Collected data entries:
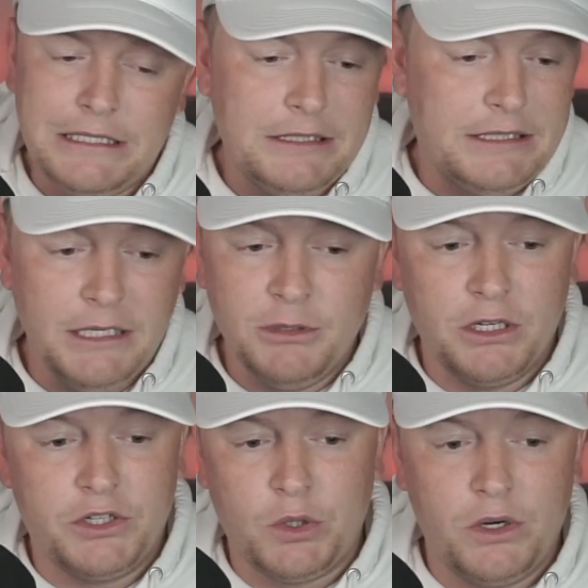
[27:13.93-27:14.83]

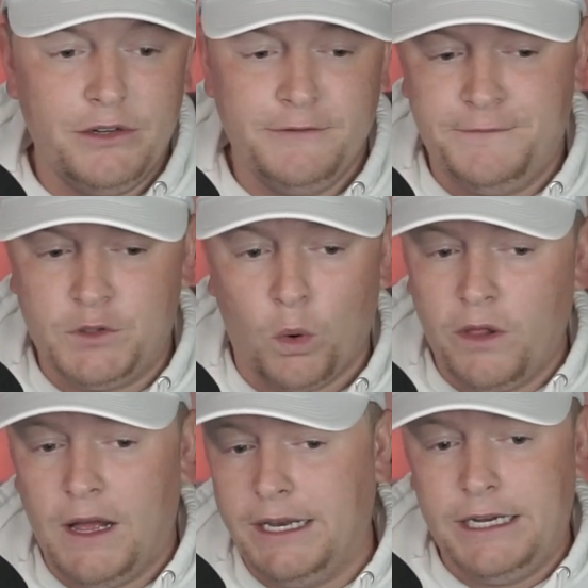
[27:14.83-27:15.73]
Similar sort of
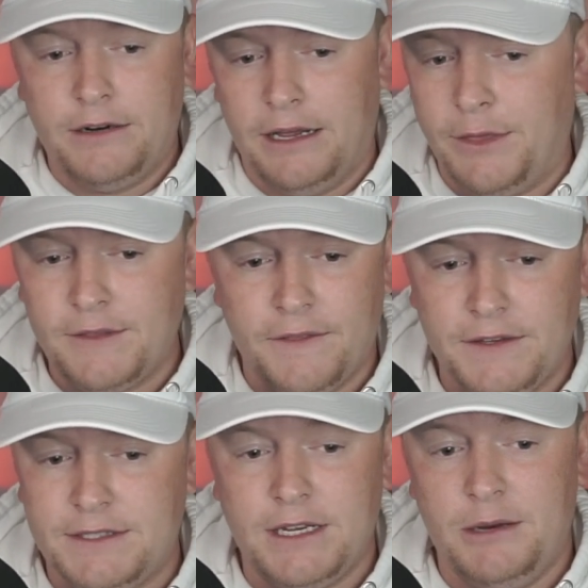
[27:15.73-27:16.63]
storyline here. I think that
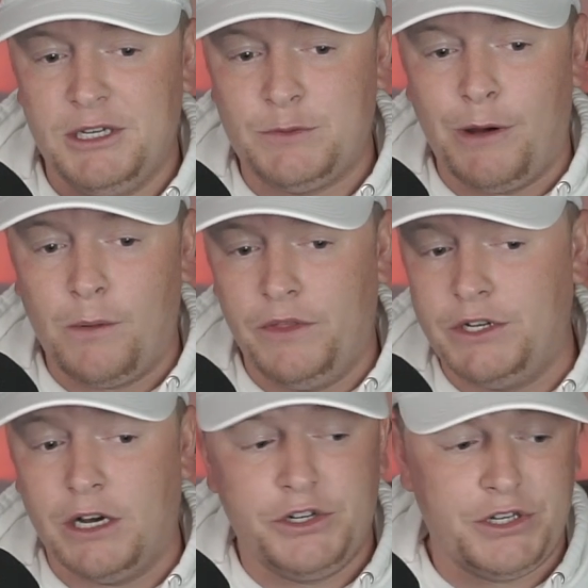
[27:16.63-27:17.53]
this is going to be a spot where the
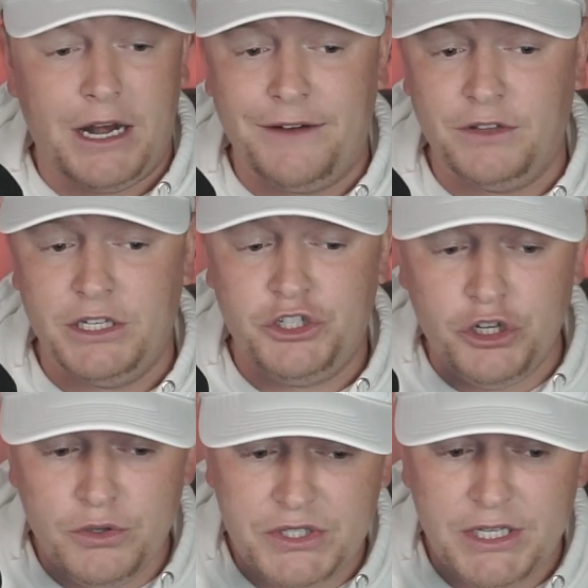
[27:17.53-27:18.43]
Dodgers are heavily
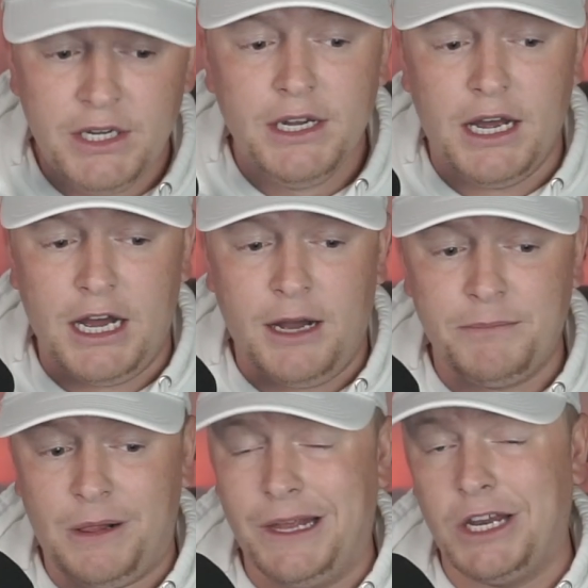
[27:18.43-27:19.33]
juiced.
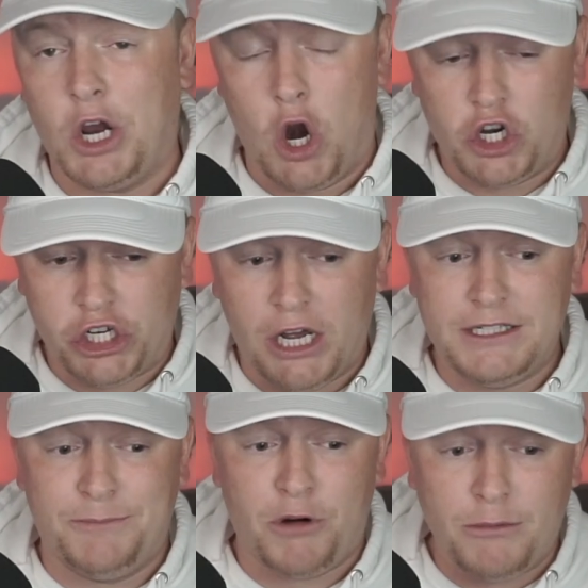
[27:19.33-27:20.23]
Clayton Kershaw
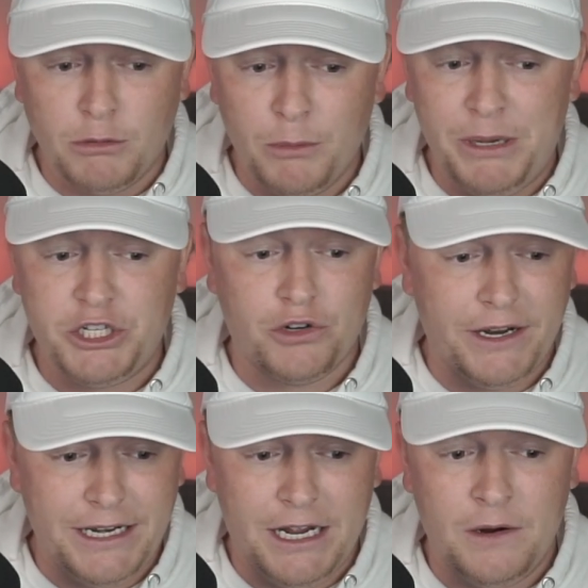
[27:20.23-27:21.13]
is the probable pitcher
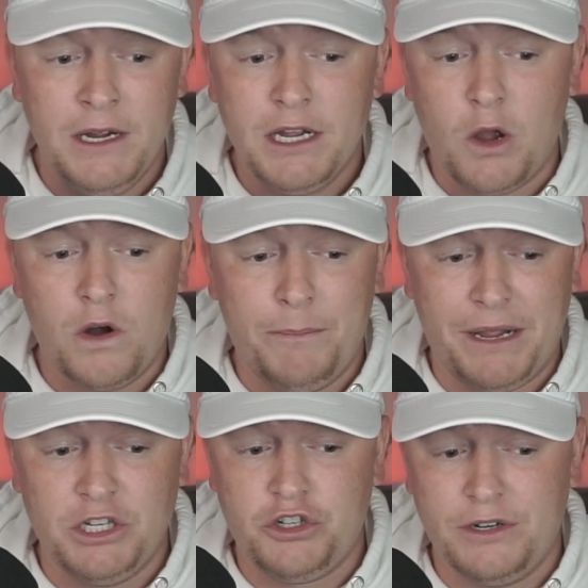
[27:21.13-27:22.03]
right now, going up
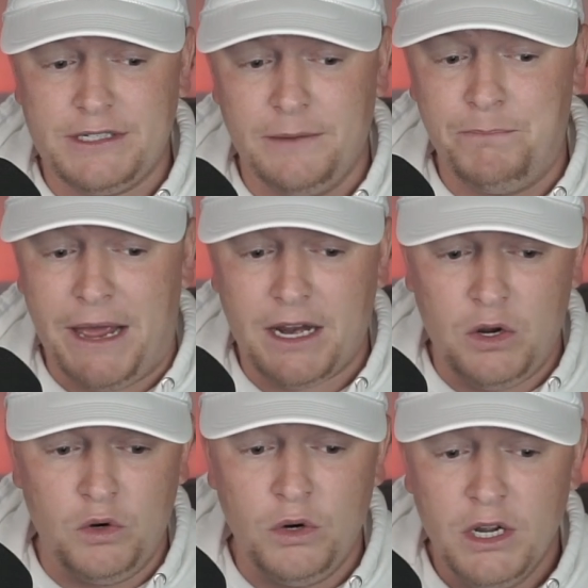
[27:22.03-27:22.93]
against Tristan Beck,
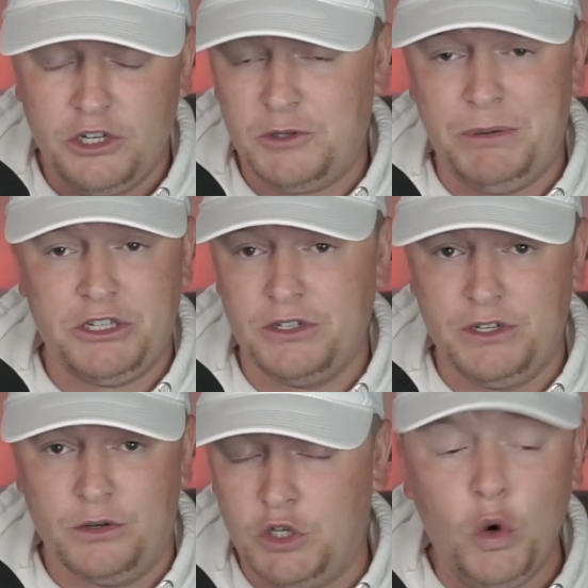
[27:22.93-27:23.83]
who just pitches,
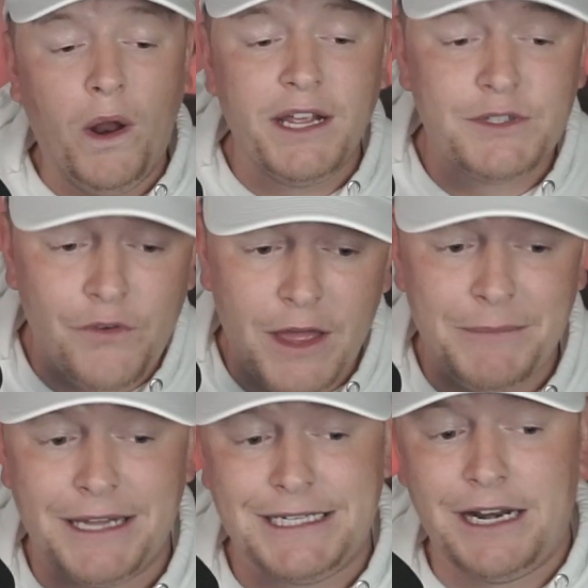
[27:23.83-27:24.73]
you know, 2 innings for
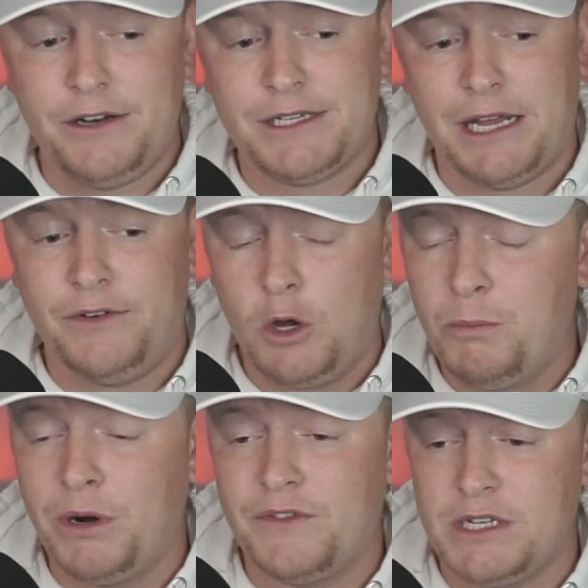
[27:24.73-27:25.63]
them, gets out of there. He's kind of an
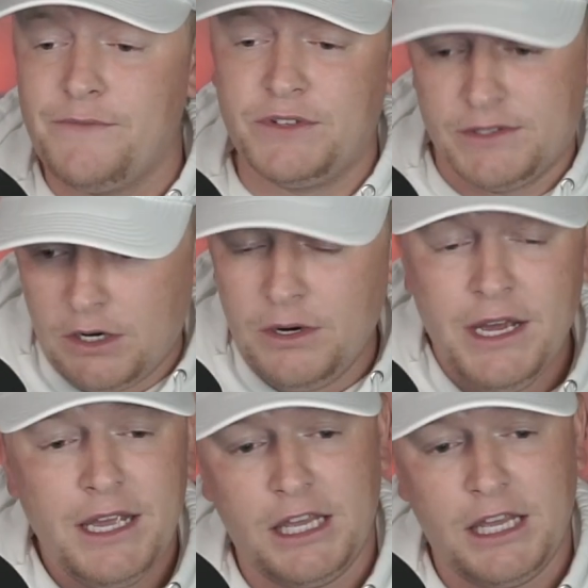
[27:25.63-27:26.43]
opener for San Francisco.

Exercise aim: Repeat every entry above word for word, and include no pictures.

Answer space:
[27:13.93-27:14.83]

[27:14.83-27:15.73]
Similar sort of
[27:15.73-27:16.63]
storyline here. I think that
[27:16.63-27:17.53]
this is going to be a spot where the
[27:17.53-27:18.43]
Dodgers are heavily
[27:18.43-27:19.33]
juiced.
[27:19.33-27:20.23]
Clayton Kershaw
[27:20.23-27:21.13]
is the probable pitcher
[27:21.13-27:22.03]
right now, going up
[27:22.03-27:22.93]
against Tristan Beck,
[27:22.93-27:23.83]
who just pitches,
[27:23.83-27:24.73]
you know, 2 innings for
[27:24.73-27:25.63]
them, gets out of there. He's kind of an
[27:25.63-27:26.43]
opener for San Francisco.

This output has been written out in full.